Comment Re:Watch the messenger (Score -1, Troll) 457

Expect an iPad is not a "small pc", not even by the "I-am-a-Mac(not-a-PC)" standard set by those ridiculous Apple Ads. I don't consider a machine a PC (Personal Computer) if I don't really own it, i.e. if I am not able to legally install whatever software I want to and use its computing abilities to its fullest just because their manufacturer decided to intentionally cripple it.

So?

Comment Re:Two different market segments (Score 4, Insightful) 457

I'm really puzzled by the persistence of this view and the rancor which is usually associated with it. First off, if people spent 500 bucks on an ipad knowing full well it doesn't do the suite of things you mention, who cares? I can't do econometric analysis or write software on my ipad, but I don't intend to. I sure as hell can surf the web, watch movies, answer emails, etc. You make a good point that the tablet market doesn't really devour the laptop market. But that doesn't generalize too well. How big is the segment of the market which wants a netbook but can't stomach a tablet? My guess is that it is pretty small. It may grow bigger as netbooks grow more powerful, but tablets are growing in power as well. The ipad wasn't even conceivable 3 years ago. Three years from now when netbook class devices can rival "real" laptops, what will the limits to tablets?

Comment Re:Watch the messenger (Score 2, Insightful) 457

Nope. Just have to have a growth rate smaller than the expansion of the market.

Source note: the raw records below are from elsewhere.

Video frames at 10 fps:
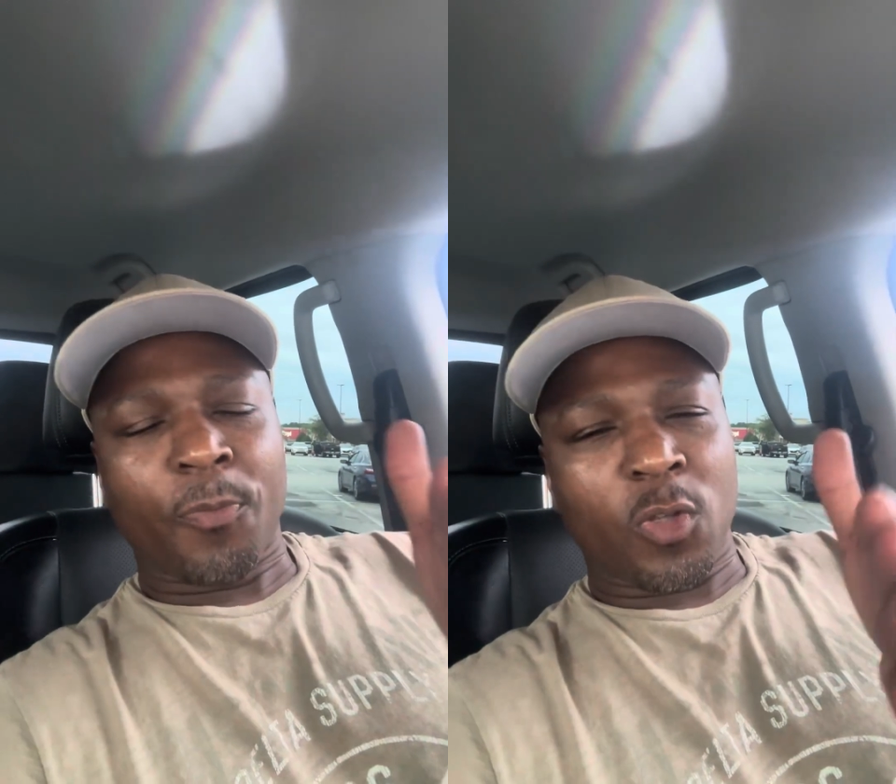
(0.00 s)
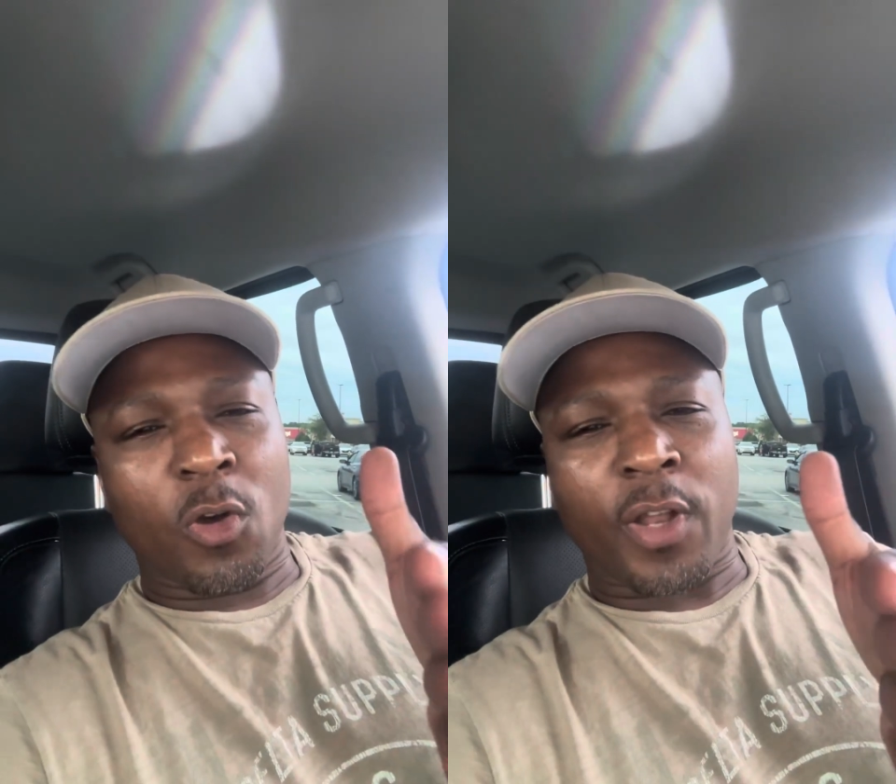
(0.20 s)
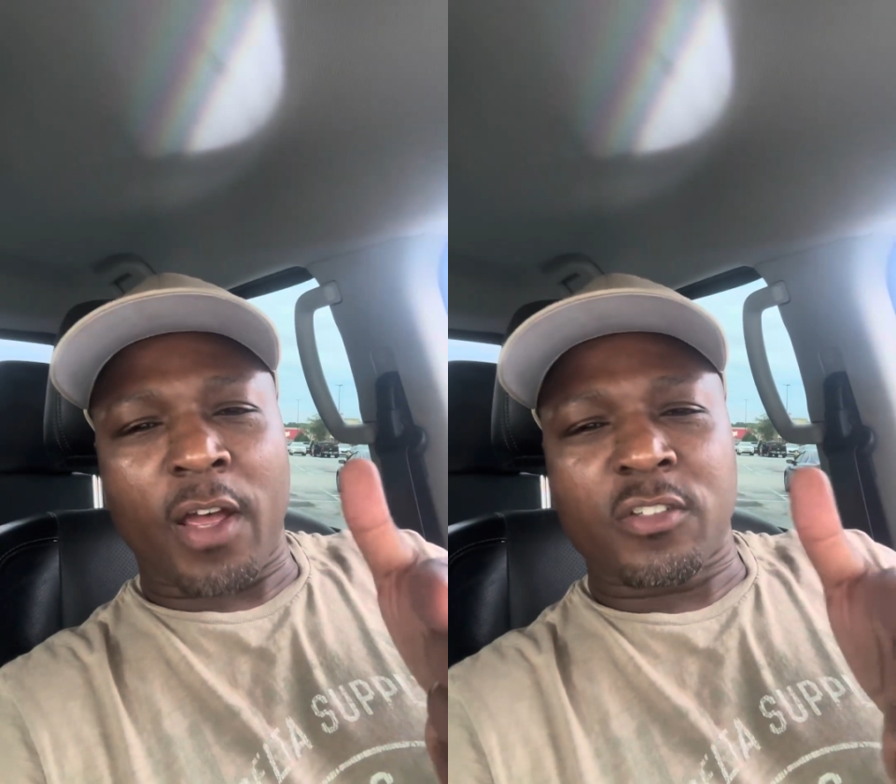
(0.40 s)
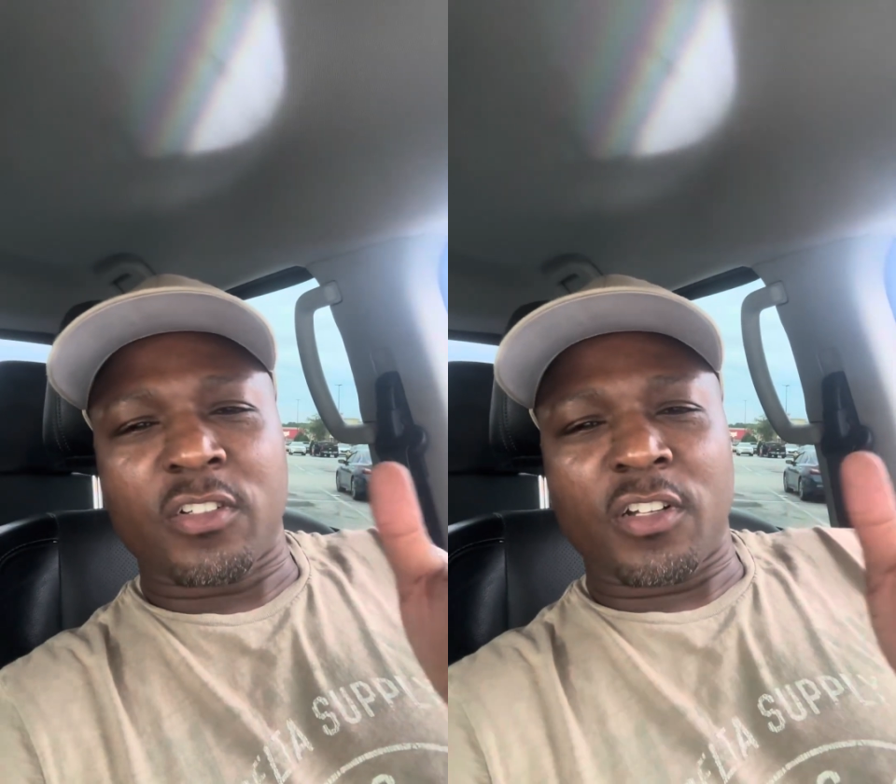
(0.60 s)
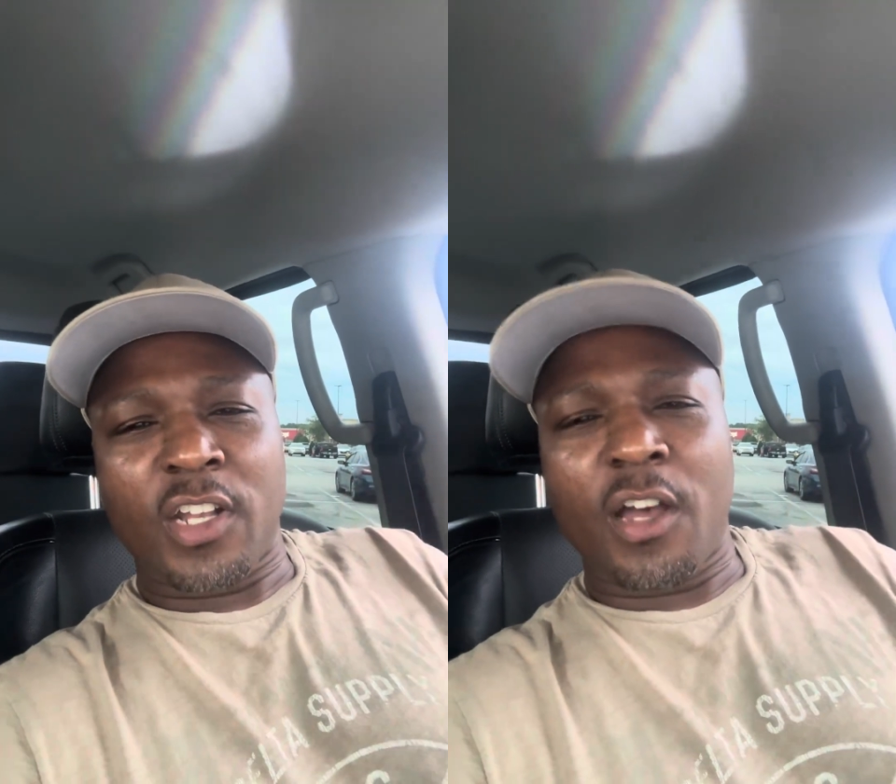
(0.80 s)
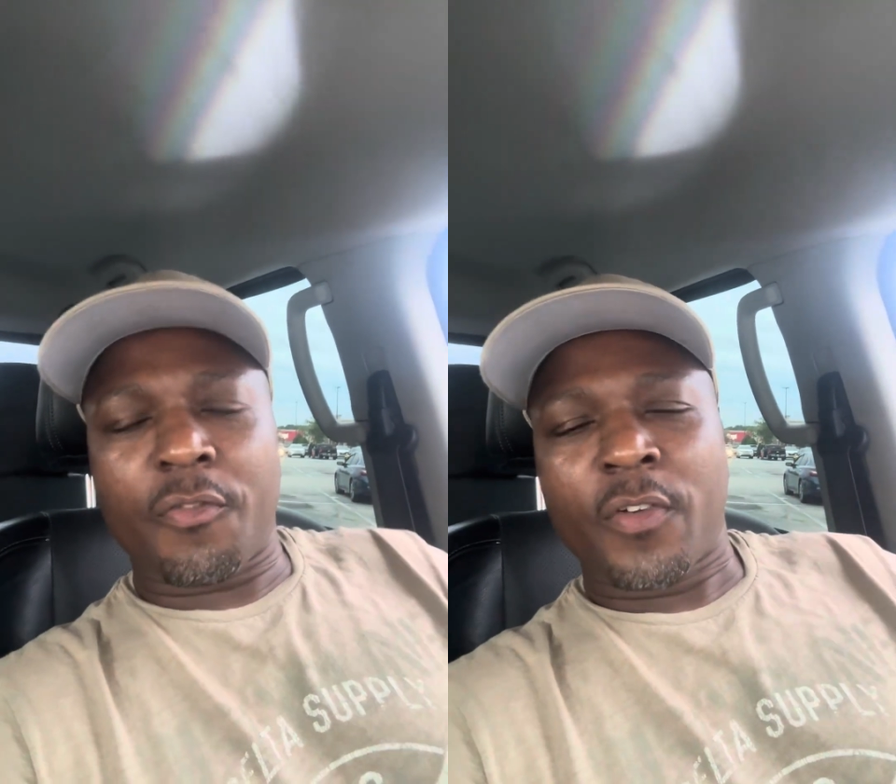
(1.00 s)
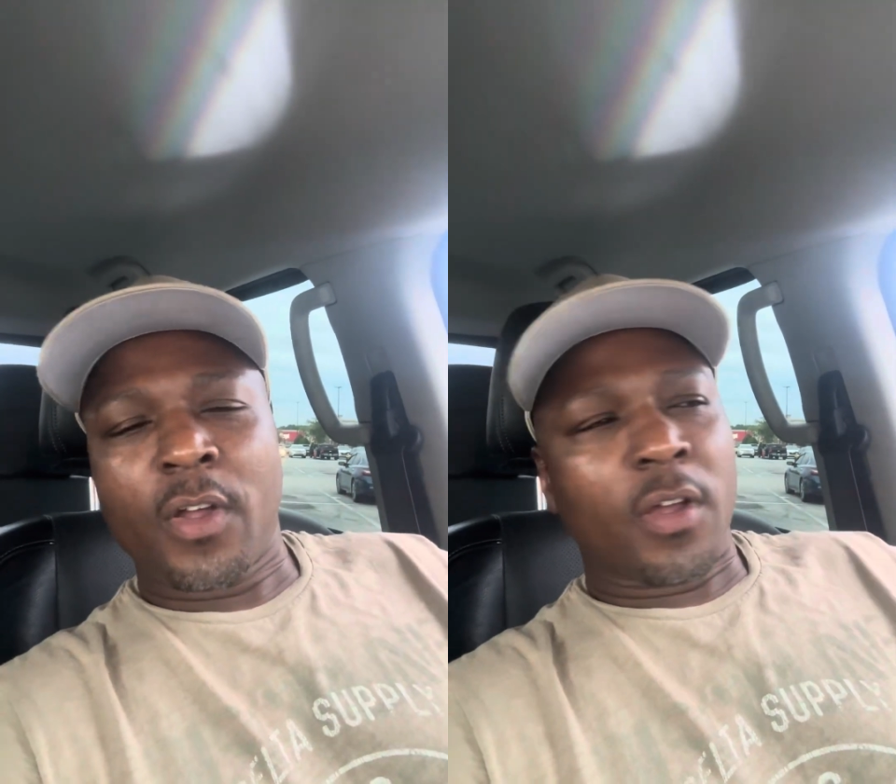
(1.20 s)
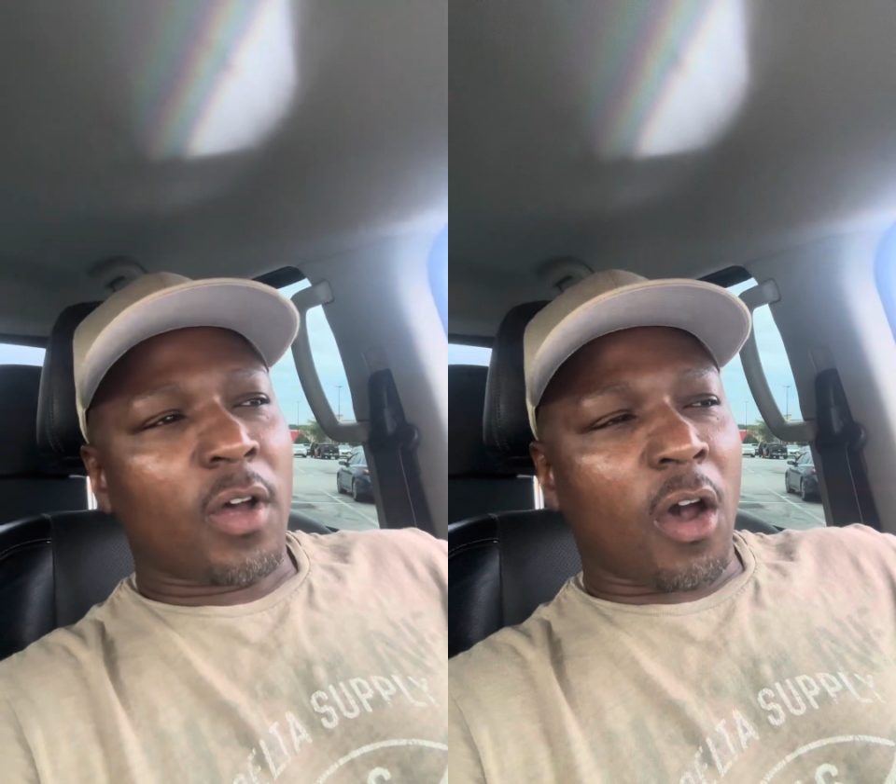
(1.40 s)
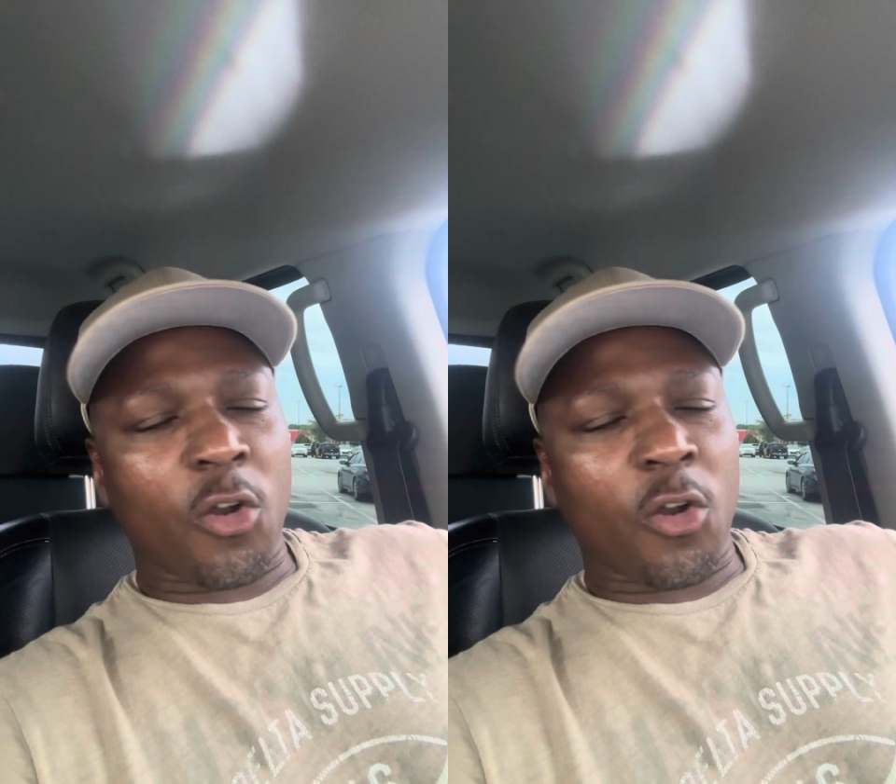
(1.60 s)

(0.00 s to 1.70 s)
You go down to the left, all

For a very crude analogy, take the employment ratio in the united states (you can find it at bls.gov). The employment ratio can fall even if the economy doesn't shed jobs, because people are instantly entering the labor market. If job growth doesn't keep up with labor force grow, the employment ratio falls.

Comment Re:Watch the messenger (Score 1) 457

Yeah, market saturation is at work here, but I don't think the contemporaneous nature should be overlooked. I suspect there are different spheres of customers. Some for whom a netbook is not replaceable by an ipad and some for whom an ipad offers an easy substitute. I think a case can be made that two things happened. First, the introduction of the ipad offered that substitute to our second group. Second, the growth of the ipad sucked out the oxygen in the netbook world, pushing manufacturers toward tablet devices.

Comment Re:Watch the messenger (Score 2, Insightful) 457

That's just as much conjecture as sales projections through interviews. I have only your analysis (which doesn't seem at all derived from a distaste of one product) to guide me in determining if netbooks and tablets are satisfying different markets. What if they do serve different roles but the act of purchasing one or the other is a revelatory moment about value of the "other" computer? If I buy an ipad maybe I'll discover I don't need a netbook and vice versa. We need to wait six months or so to get a real feel for the demand on ipads, but I wouldn't be surprised that a decent segment of the population only buys one.

Comment Re:I hate this guy (Score 2, Informative) 457

Even if he's 100% correct in what he says about the figures, I wish /. would not give this guy a platform to rant on. I've written many a rebuttal to his posts simply because he says things simply to be controversial He's an 'expert' in nothing other than being a total asshat

/. Is gonna give a sloppy bj to any platform that competes with the iPad, regardless of nature or any crank who hitched about apple regardless of credibility. There is traffic to be earned in stoking outrage about "the Steve" and RDF.